Entonces el recuerdo la alcanza. El desvío. El hombre del cuchillo. La persecución en el bosque. El pinchazo en el cuello, cuando ella se rindió.

No.

No.

La realidad de su situación se abre ante ella con una espantosa claridad. La peor situación.

Es entonces cuando llega el miedo.

2
Una evidencia

—¿Eso fue todo?

Ortiz no contesta enseguida. Busca la ayuda de su abogado con la mirada durante una fracción de segundo, aunque se contiene. El gesto no pasa inadvertido a Jon, que sabe reconocer a un mentiroso cuando lo ve.

—Sí. Luego colgó.

—¿No planteó exigencias, no dijo que volvería a llamar?

—No —dice Ortiz, tajante.

Demasiado tajante.

—Volverá a llamar. Siempre llaman —dice Sanjuán.

—Ha dicho que no sonaba como alguien que pudiera conocer al ex marido de su hija —interviene Parra, decidido a volver a llevar la conversación a su terreno—. ¿A qué se refería?

—Era un hombre con una voz dura. Parecía… implacable. Lo contrario de Borja, vamos.

He aquí a un hombre encariñado con el ex de su hija. Pero por otro lado, ¿quién lo está?

—Su hija no conoce a nadie llamado Ezequiel, ¿verdad?

—No, que yo sepa. Ni yo tampoco.

—Trabajaremos con la presunción de que es un seudónimo, no un nombre real.

Se nota que son un cuerpo de élite, piensa Jon.

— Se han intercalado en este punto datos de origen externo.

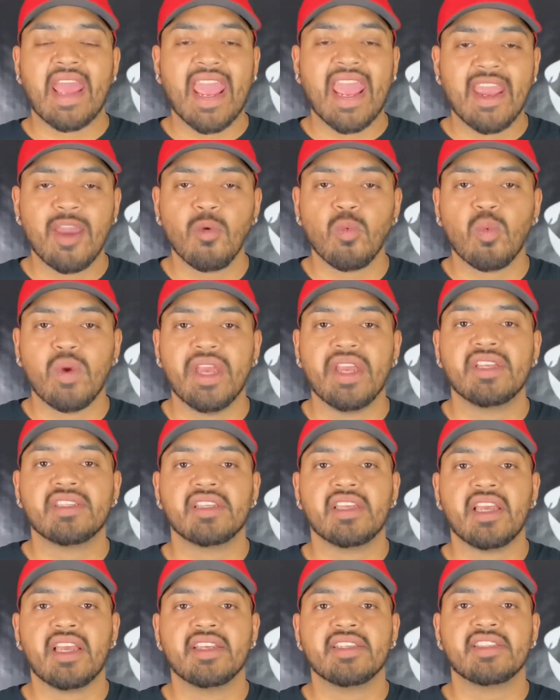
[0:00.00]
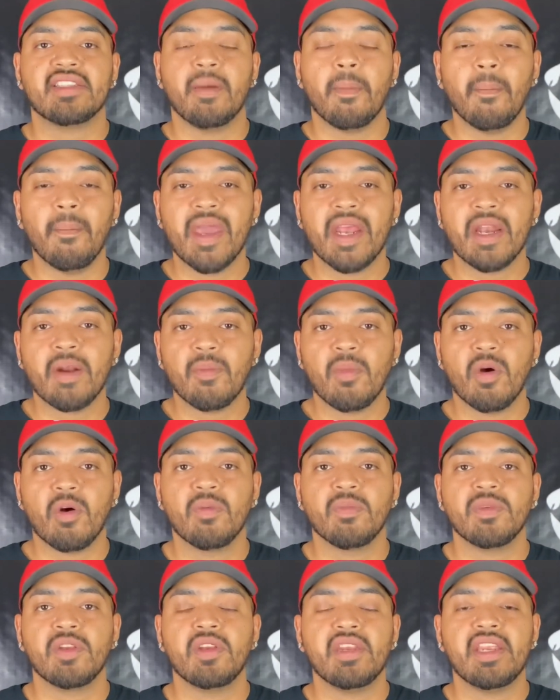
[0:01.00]
8 weeks is the
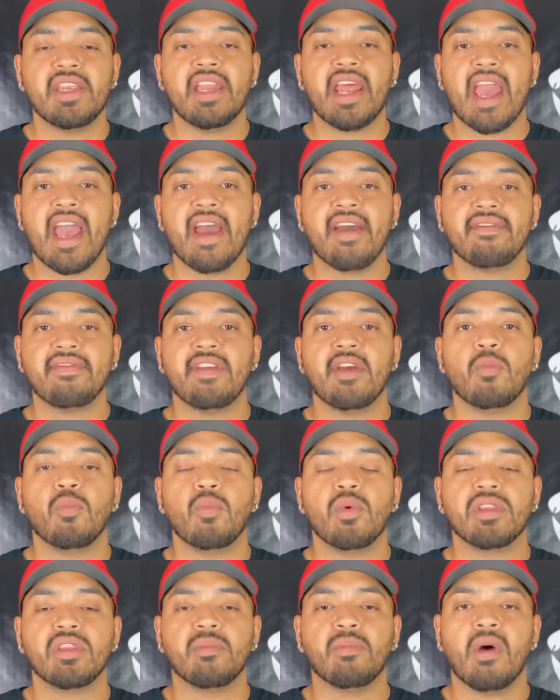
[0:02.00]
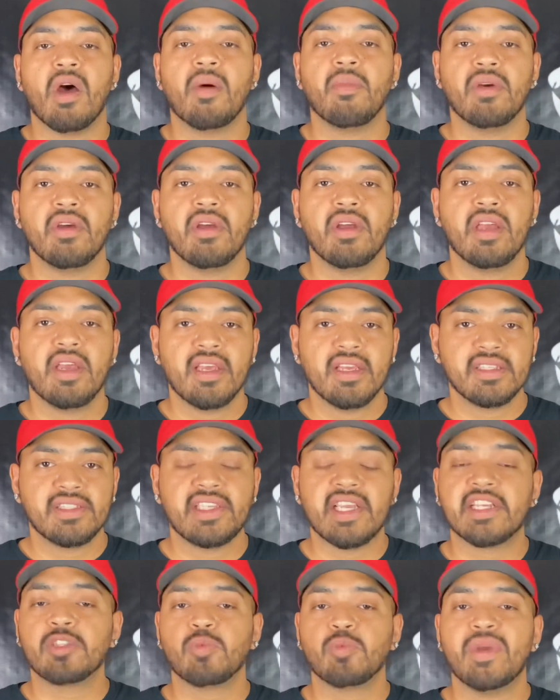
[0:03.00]
minimum. You need to have them with the mama.
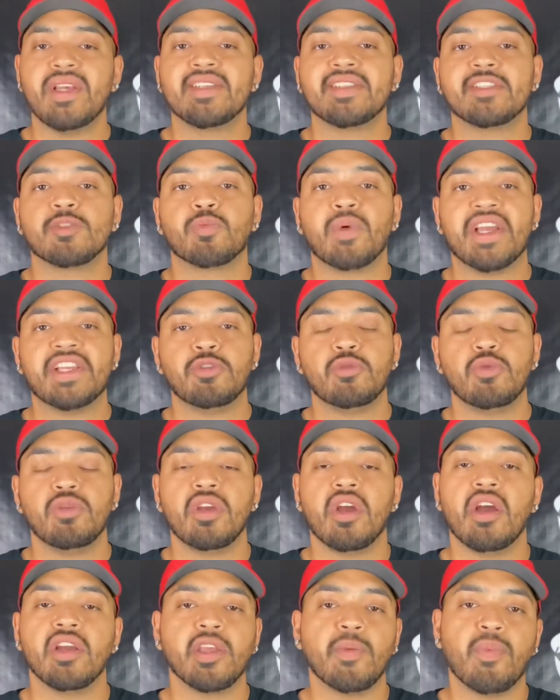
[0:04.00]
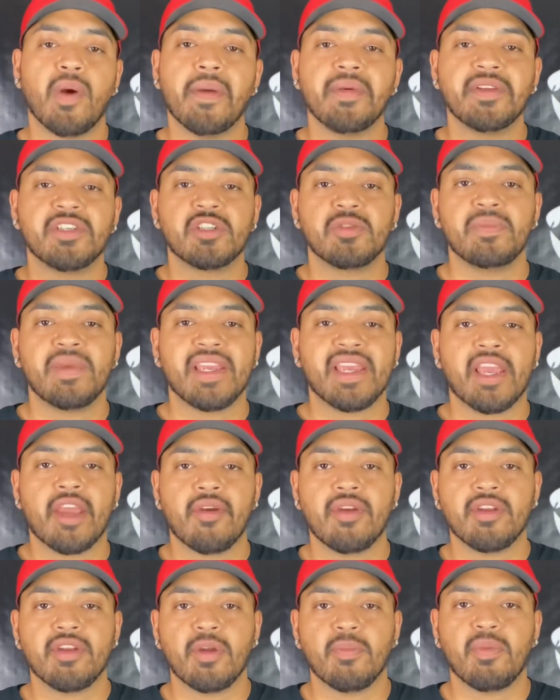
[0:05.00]
6 weeks is way too young. You probably shouldn't be
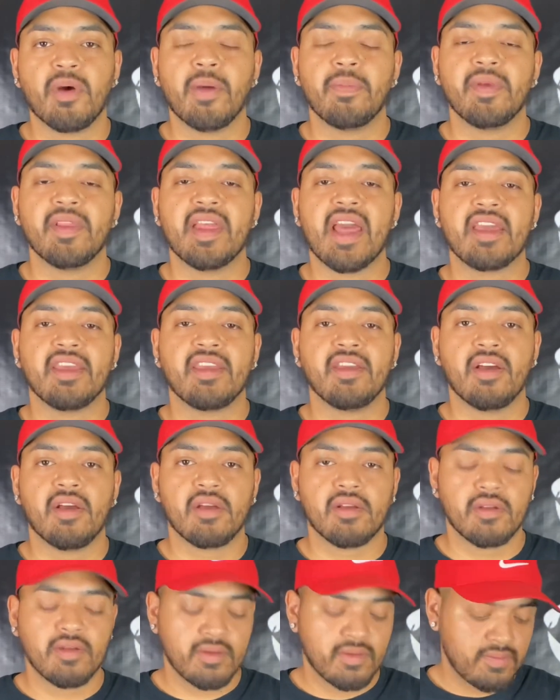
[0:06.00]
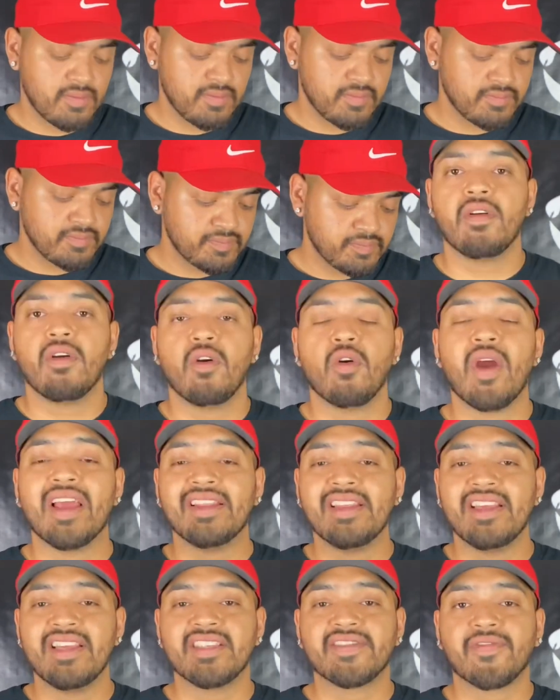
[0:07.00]
carrying your puppy that young, or
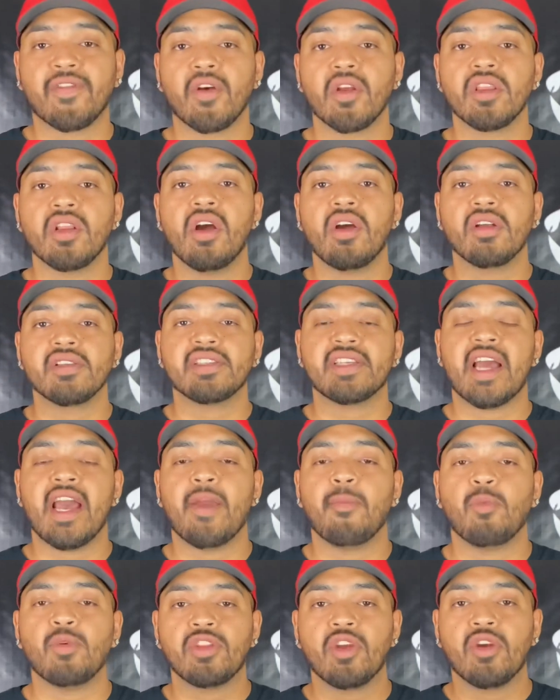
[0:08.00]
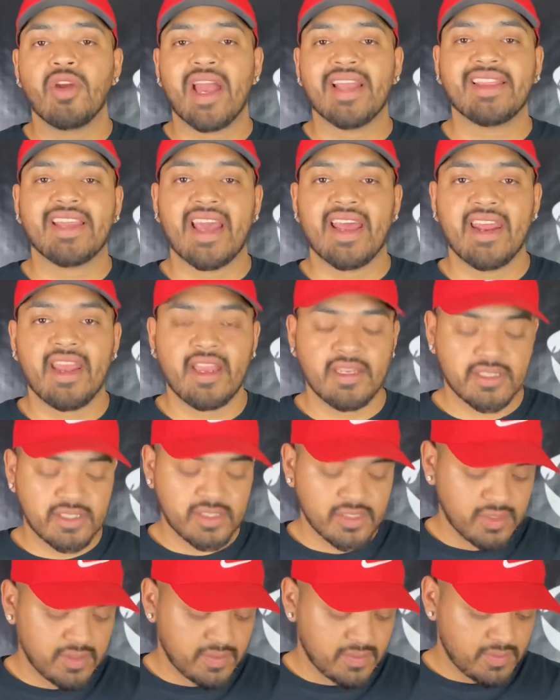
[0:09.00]
at least for a long time when they're at that
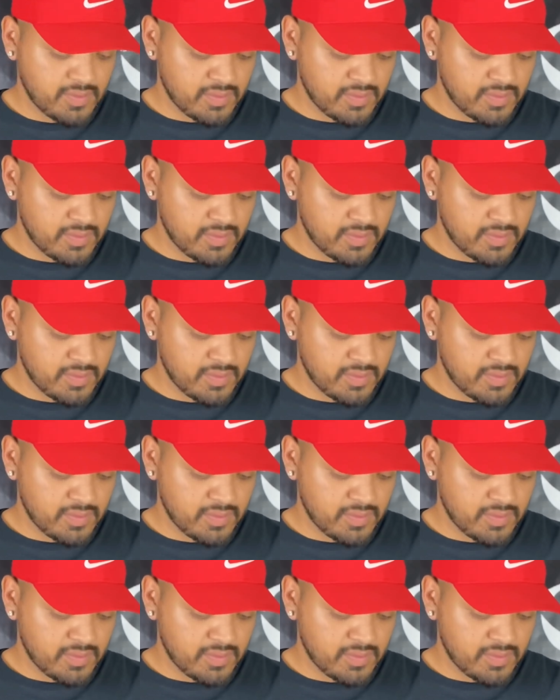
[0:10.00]
age.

—¿Alguna pregunta más que quiera hacer sobre la llamada de teléfono, o podemos seguir por dónde íbamos? —pregunta Parra, volviéndose hacia Antonia.

Ésta murmura una disculpa y algo sobre tener que ir al cuarto de baño. Nadie le presta atención.

—Sigamos, entonces. Su hija desapareció ayer entre las diez de la noche y esta madrugada. La última constancia que tenemos de ella es el momento en el que su chófer…

—Carmelo —dice Ortiz, reanudando su paseo nervioso por el salón—. Es como de la familia.

—En que su chófer, Carmelo Novoa Iglesias, para a repostar en una gasolinera en Villanueva de los Caballeros, en Valladolid. Hay un registro en la tarjeta de crédito de Carmelo de setenta y ocho euros. Gasolina, dos botellas de agua y un paquete de regaliz. Hemos pedido a la gasolinera las imágenes de seguridad, para comprobar si en ese momento Carla iba con él a bordo del coche.

—¿A qué se refiere?

—¿Desde cuándo conoce a Carmelo Novoa, señor Ortiz? —dice Parra, inclinándose hacia delante en el asiento.

—Ahora entiendo —responde el empresario—. Como no pueden echarle mano a mi ex yerno, ahora van a por Carmelo. ¿Cuántas veces tengo que decirle que el secuestrador es un desconocido?

—Señor Ortiz… entenderá que tenemos que buscar dentro del entorno. Cuando hay un caso de desaparición, el setenta y ocho por ciento de las veces el responsable pertenece al ámbito familiar. Por eso siempre empezamos por los más allegados y vamos ampliando el círculo.